======== Materials provided
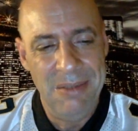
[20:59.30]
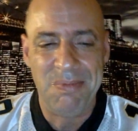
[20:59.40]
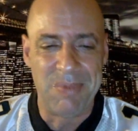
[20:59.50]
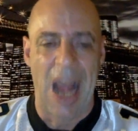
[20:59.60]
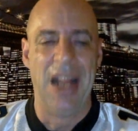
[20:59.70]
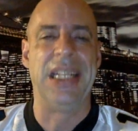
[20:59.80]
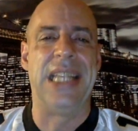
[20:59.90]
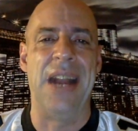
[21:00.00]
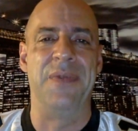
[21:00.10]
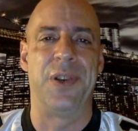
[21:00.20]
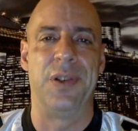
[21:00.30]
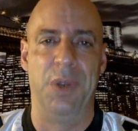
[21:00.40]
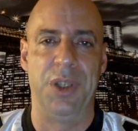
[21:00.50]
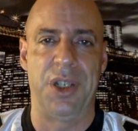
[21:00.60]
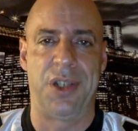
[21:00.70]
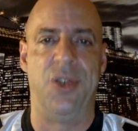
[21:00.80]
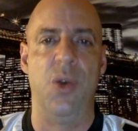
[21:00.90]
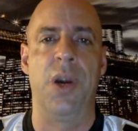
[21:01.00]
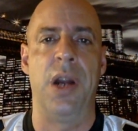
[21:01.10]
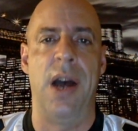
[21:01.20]
I think Denver will just
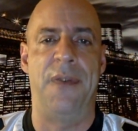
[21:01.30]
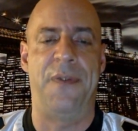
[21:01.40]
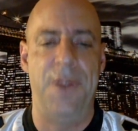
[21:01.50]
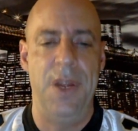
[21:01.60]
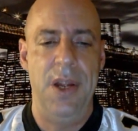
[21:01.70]
do enough.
================
# The task
A faithful copy of the records above is needed, with the pictures left out.

# Response to the exercise
[20:59.30]
[20:59.40]
[20:59.50]
[20:59.60]
[20:59.70]
[20:59.80]
[20:59.90]
[21:00.00]
[21:00.10]
[21:00.20]
[21:00.30]
[21:00.40]
[21:00.50]
[21:00.60]
[21:00.70]
[21:00.80]
[21:00.90]
[21:01.00]
[21:01.10]
[21:01.20]
I think Denver will just
[21:01.30]
[21:01.40]
[21:01.50]
[21:01.60]
[21:01.70]
do enough.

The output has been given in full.